I used the default conversion settings to create JPEGs of our Raw test images and aside from oversharpening a bit, the results are pretty nice. More consistent than some of our JPEG shots. Clearly if you want the best from the DP1, you need to shoot Raw and process images in this application. Just make sure you have a lot of time and a very fast computer.


When I got back to the office to look at my images, I was glad I'd bracketed and surprised at which images were the good ones. Images that looked badly underexposed out in the daylight were actually about right. Focus, however, was all over the place. Some shots that I thought were fine were far from it. Many of the f4 shots were softer than I could see on the LCD.

Color was flat, but detail in the well-focused images was surprising. Though the images aren't large, only just exceeding the size of most of my computer screens, the detail is -- not crisp, that's just the wrong word -- but smooth.
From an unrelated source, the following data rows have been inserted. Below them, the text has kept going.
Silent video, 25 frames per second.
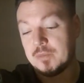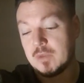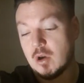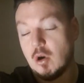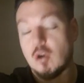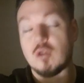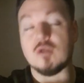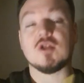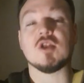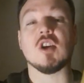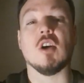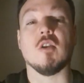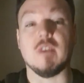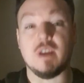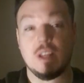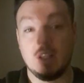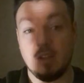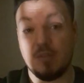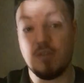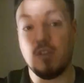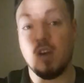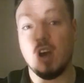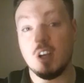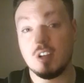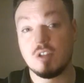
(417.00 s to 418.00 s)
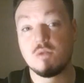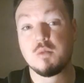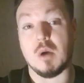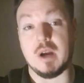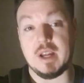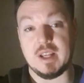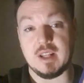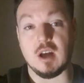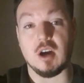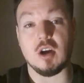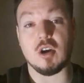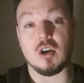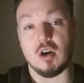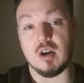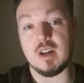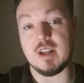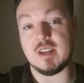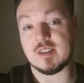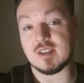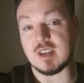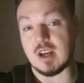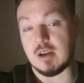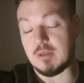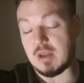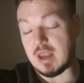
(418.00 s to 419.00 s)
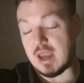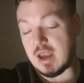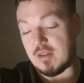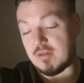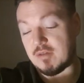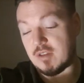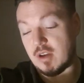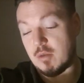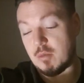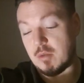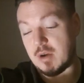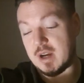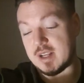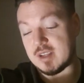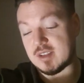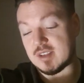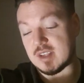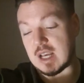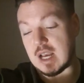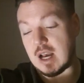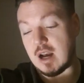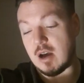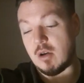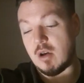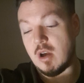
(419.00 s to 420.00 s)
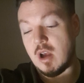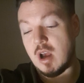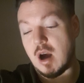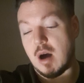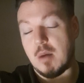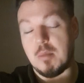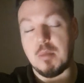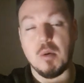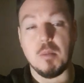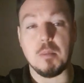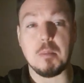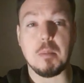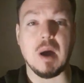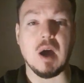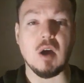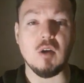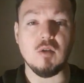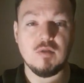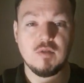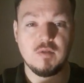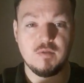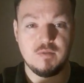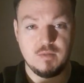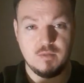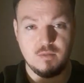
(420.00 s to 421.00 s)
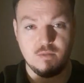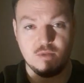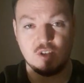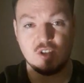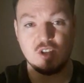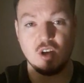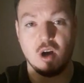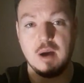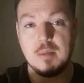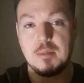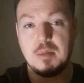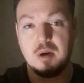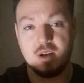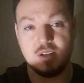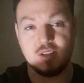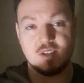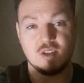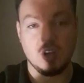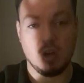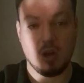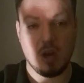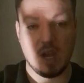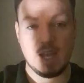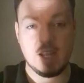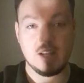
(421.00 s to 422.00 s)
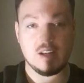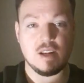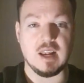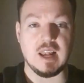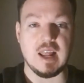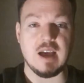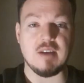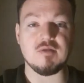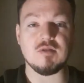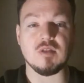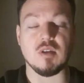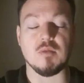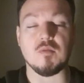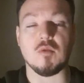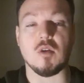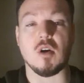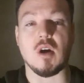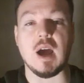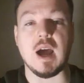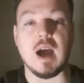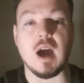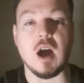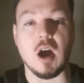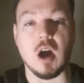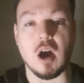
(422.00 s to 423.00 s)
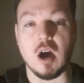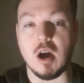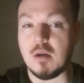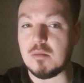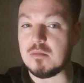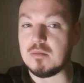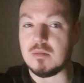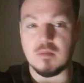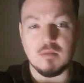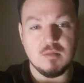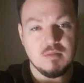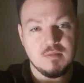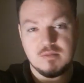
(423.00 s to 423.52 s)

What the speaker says: or sorry, the first week that I got it, so yeah, a few weeks ago, I put both side by side, left and right arm,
They look a little more real, like you could reach out and touch the image and feel texture. However, it's hard to overlook the smaller size of the image. Had this sensor been introduced three years ago, I think we'd be looking at a very different sensor marketplace today. It's as if someone took the 4-Mp sensor and kept working on it until it reached its full potential.
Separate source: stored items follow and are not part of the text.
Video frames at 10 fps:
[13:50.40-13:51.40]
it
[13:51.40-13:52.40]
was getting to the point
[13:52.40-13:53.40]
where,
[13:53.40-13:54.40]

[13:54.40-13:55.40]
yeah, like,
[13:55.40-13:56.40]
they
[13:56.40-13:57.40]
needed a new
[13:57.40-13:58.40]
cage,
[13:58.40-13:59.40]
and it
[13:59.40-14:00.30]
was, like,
I really expected to enjoy my outings with the DP1, but I found exploring the tripod-mounted world of the DP1 to be too slow. Moving around with and adjusting a tripod is already slow enough, but add a slow camera and it gets frustrating. Still, I like shooting handheld with a wide-angle lens and when just taking single shots, the DP1 was fun to use.

I discovered that the fake click sound that plays when you trip the shutter is just about the exact moment of capture, rather than the softer click you hear from the shutter button itself. That there's a delay between the two clicks is no surprise, but that the audio is spot-on is good to know.
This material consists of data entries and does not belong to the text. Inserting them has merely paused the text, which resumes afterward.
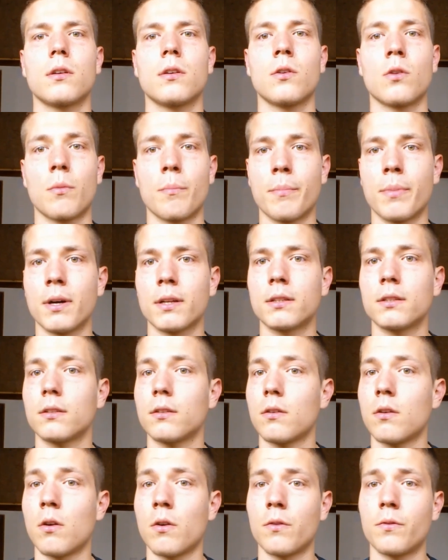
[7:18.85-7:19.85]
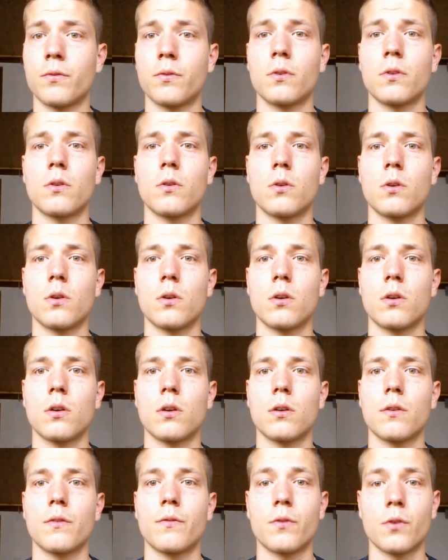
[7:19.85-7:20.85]
your butt off
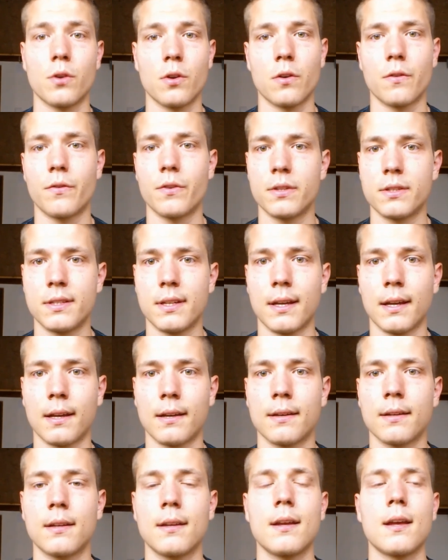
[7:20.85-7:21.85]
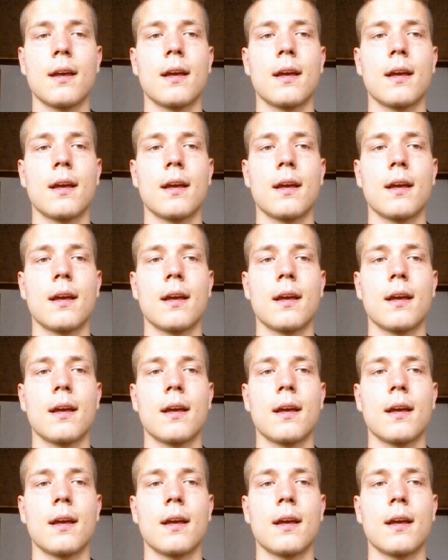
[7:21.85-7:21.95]
for your physique?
Because the LCD is hard to read for both exposure and focus, shooting with the DP1 was a bit like throwing a Hail Mary pass; you just shoot and pray you did it right. I often had to shoot from high or low angles to adjust for the perspective distortion, which made framing images on the non-articulating LCD screen with the shiny reflective screen cover even more difficult.

And because my photographic eye is used to being able to zoom or switch lenses, I was often disappointed when the lens couldn't crop the way I wanted. Used to zooming with my feet, I'd try to frame an image from a certain distance, then walk forward to reframe a little tighter. But then the 16mm lens distorted the scene such that I no longer wanted the shot. The lens couldn't deliver what I had seen from a distance. I needed a different lens. It's not really a flaw with the camera, just a limitation I'm not accustomed to.

Though it's not a big deal when shooting still life on a tripod, the AF system freezes the screen for between a second and a half-second while it's focusing, long a pet peeve of mine. That makes the camera less useful for people or any type of action picture. As for shots of any but the most sedate kids, forget about it.

Autofocus indoors is unsure at best and worse at night. Most cameras we test can still achieve focus on a high contrast subject down to 1/8 foot candle and the DP1 stopped at just below one foot candle. There is no AF assist lamp.

I also found my shooting both indoors and out limited by the f4 to f11 aperture range. The shutter speed range is a little broader, going from 15 seconds to 1/2000 second. But it helps to think in a third exposure dimension and adjust the ISO. When shooting Raw, the high ISO images from the DP1 are quite impressive, even up to the maximum ISO 800. The lack of a histogram while shooting is a significant omission, considering the difficulty I had judging exposure on the LCD, especially while shooting outdoors. There is a histogram available in Playback mode, but it takes too long to get there, especially when shooting Raw.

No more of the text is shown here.